The platform directly contributes to the optimisation of mental health provision, allowing patients and therapists to forget about logistics and focus on what really matters: quality therapy for those who need it most.
In the United States alone, an estimated 82 million people suffer from treatable mental disorders, and most of them don’t seek treatment due to cost and accessibility. This is exactly what Headway seeks to address.
Another interesting fact is that traditionally much of the therapy has been face-to-face, which is also one of the reasons why the reduction in contact due to the pandemic has contributed to the mental health problems of the past year.
Yet Headway, like most telehealth platforms, has addressed this problem. Indeed, according to the company, 89% of its appointments are currently made remotely. This is down from 97% at the height of the pandemic in the US, and is slowly starting to decline, according to the company. Part of the increase in volume is directly related to therapists working remotely, which allows them to fit more people into their daily schedules.
As far as insurers are concerned, Headway is currently partnered with Aetna, Cigna, United Healthcare, Oscar and Oxford and says the list will grow.
An interesting detail is that Headway has not only built a larger funnel for these insurers in terms of the practitioners they work with and the individuals who can then use the insurance to pay for the therapy, but conversely has acted as a conduit for these insurance groups by bringing more patients to these therapists, who are now part of their networks, through the Headway platform.

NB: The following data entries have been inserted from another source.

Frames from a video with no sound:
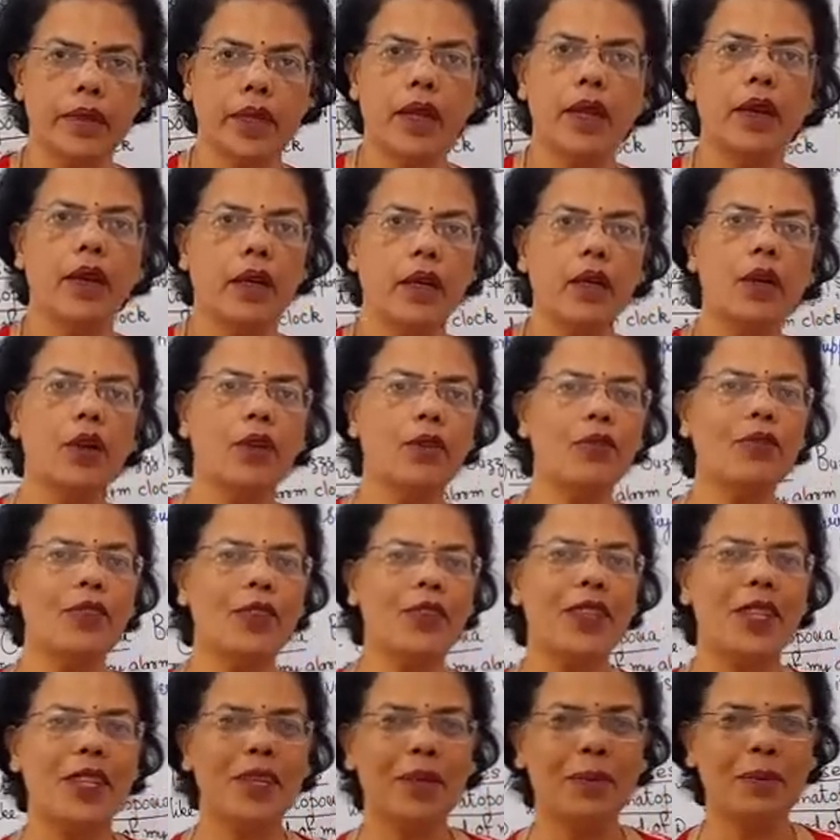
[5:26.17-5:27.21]
Not for
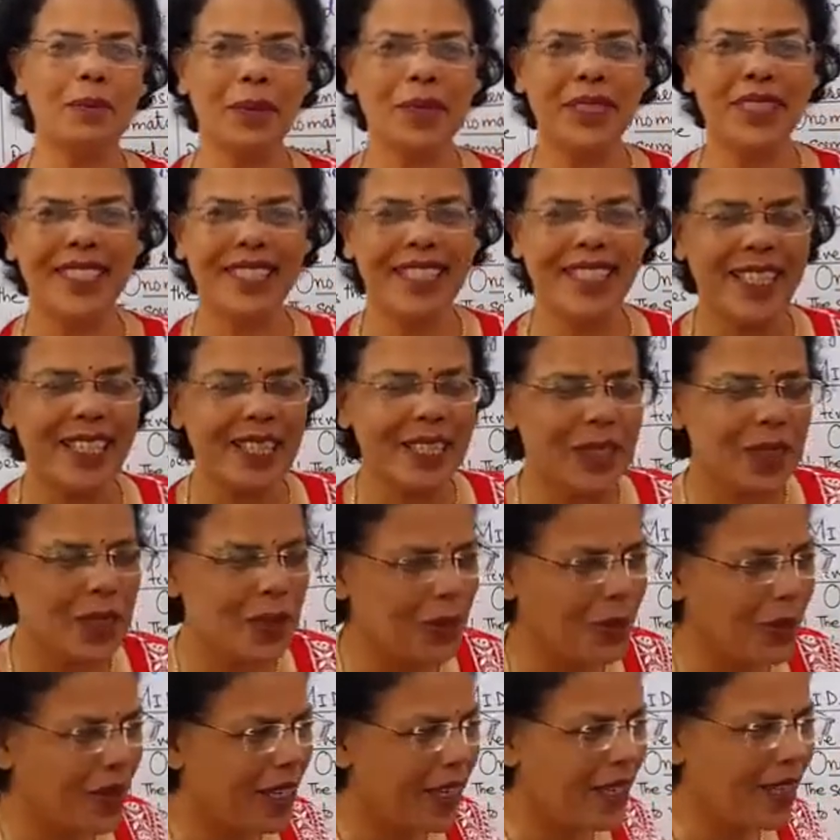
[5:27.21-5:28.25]
the personal
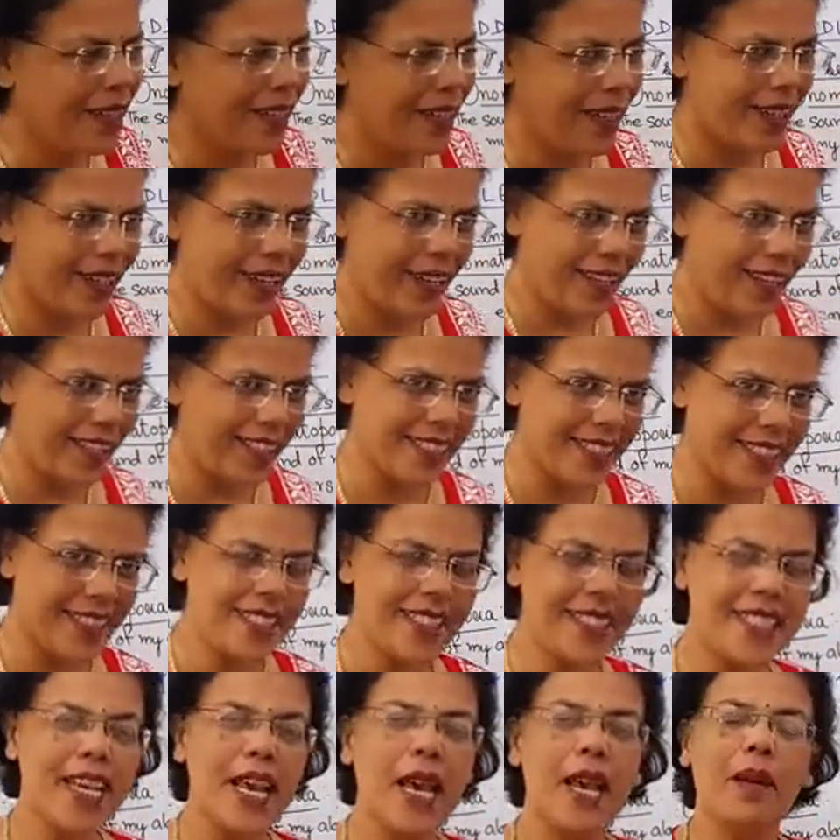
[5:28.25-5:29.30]
story narrations,
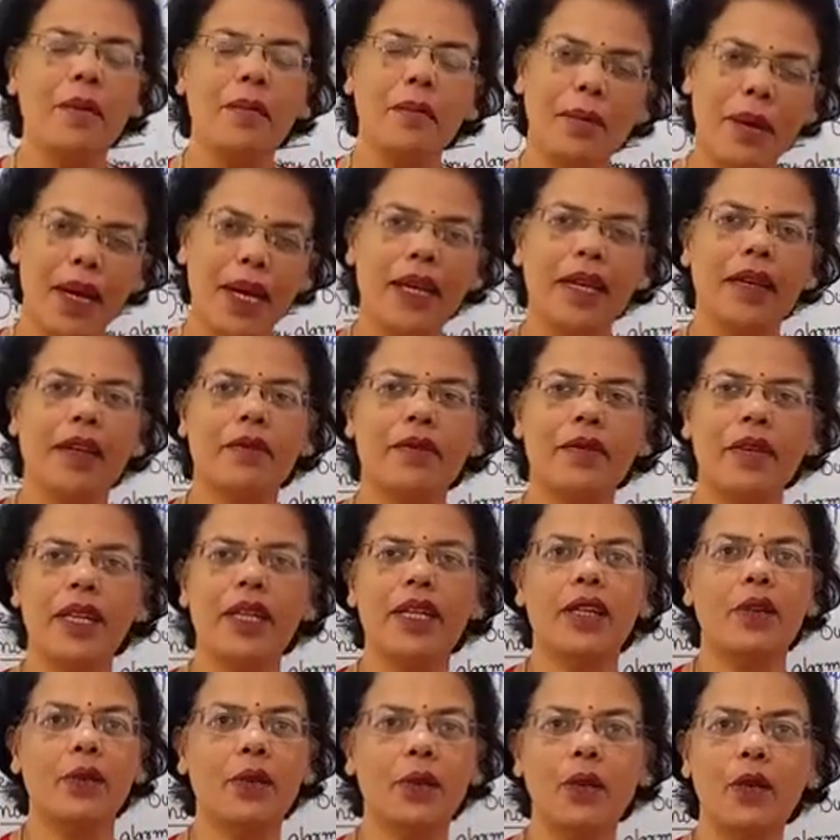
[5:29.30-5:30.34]
but when
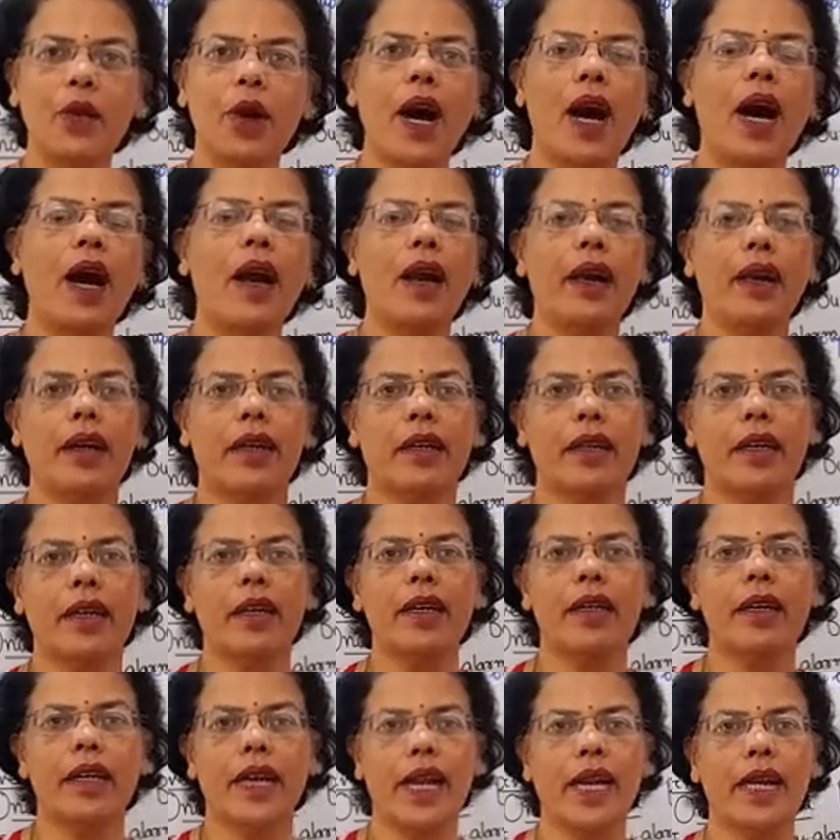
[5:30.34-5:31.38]
you are
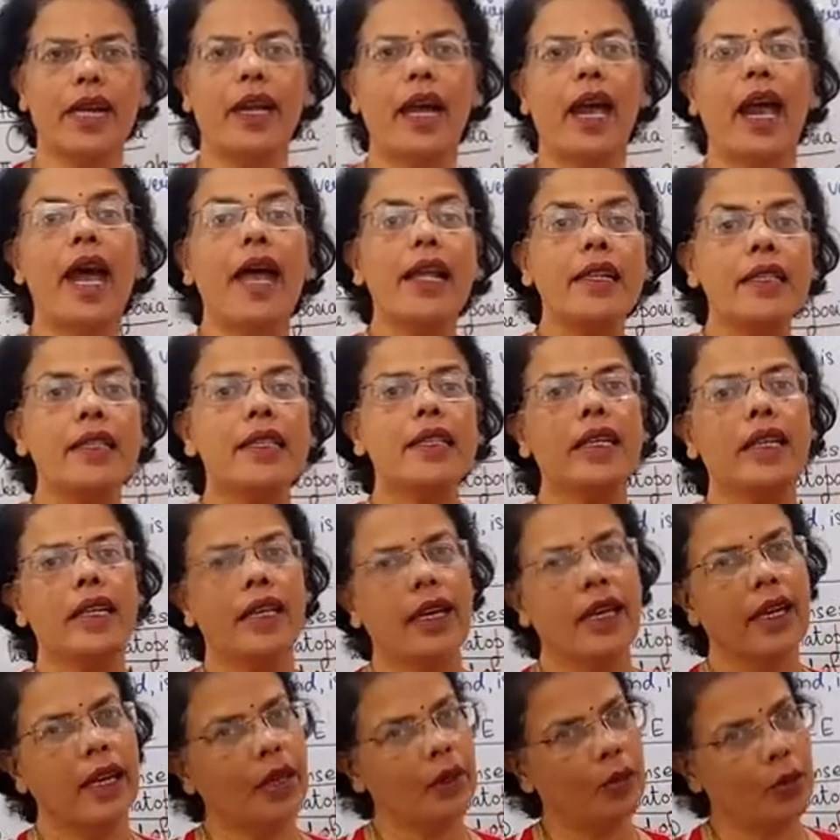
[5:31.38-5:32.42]
answering
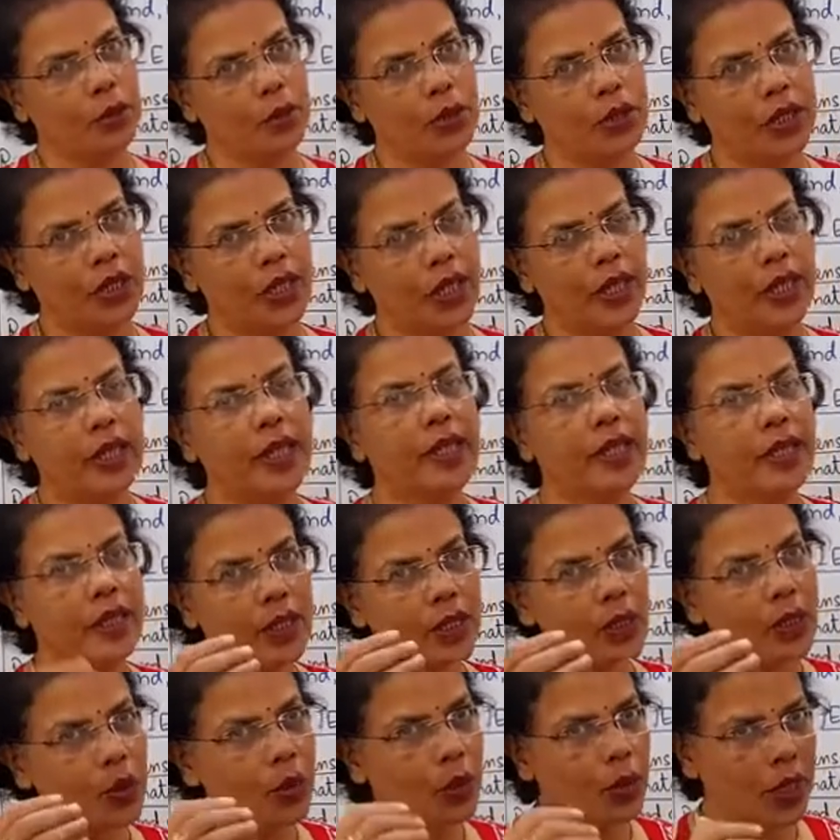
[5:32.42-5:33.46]
a question in
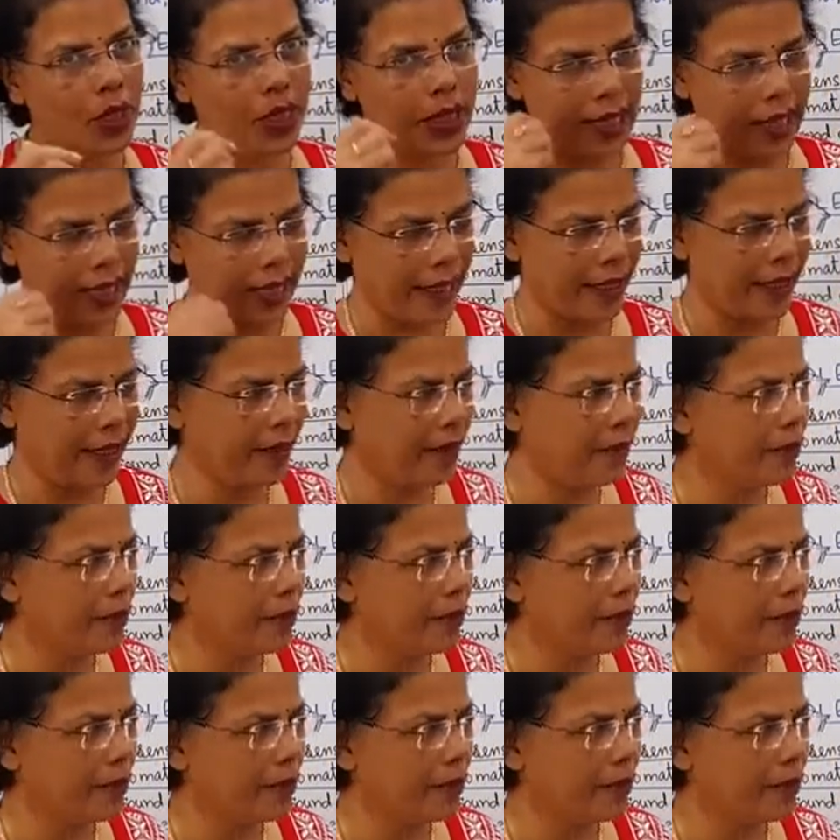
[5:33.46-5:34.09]
storytelling.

In addition to expanding the networks of both therapists and insurers, the platform also helps to reduce delays by using a system that can help a patient get an appointment within five days, compared to the average of 30 days when using an insurance directory.
The scale and quality of the software, as well as the relevance of the solution at this time, is exactly what attracted Andreessen Horowitz. Scott Kupor, managing partner at Andreessen Horowitz, said that “by getting the mental health provider community on the same page as insurance companies for the first time, Headway makes affordable mental health care available to millions of Americans.”
Cherry Miao, former partner at Accel and Headway’s lead seed investor, also joins the team as head of finance and data.
Following this latest Series B, she said she was excited to be part of a solution that aims to rebuild the US mental health care system for access and affordability. She also praised Headway’s mission, strong business model and great team.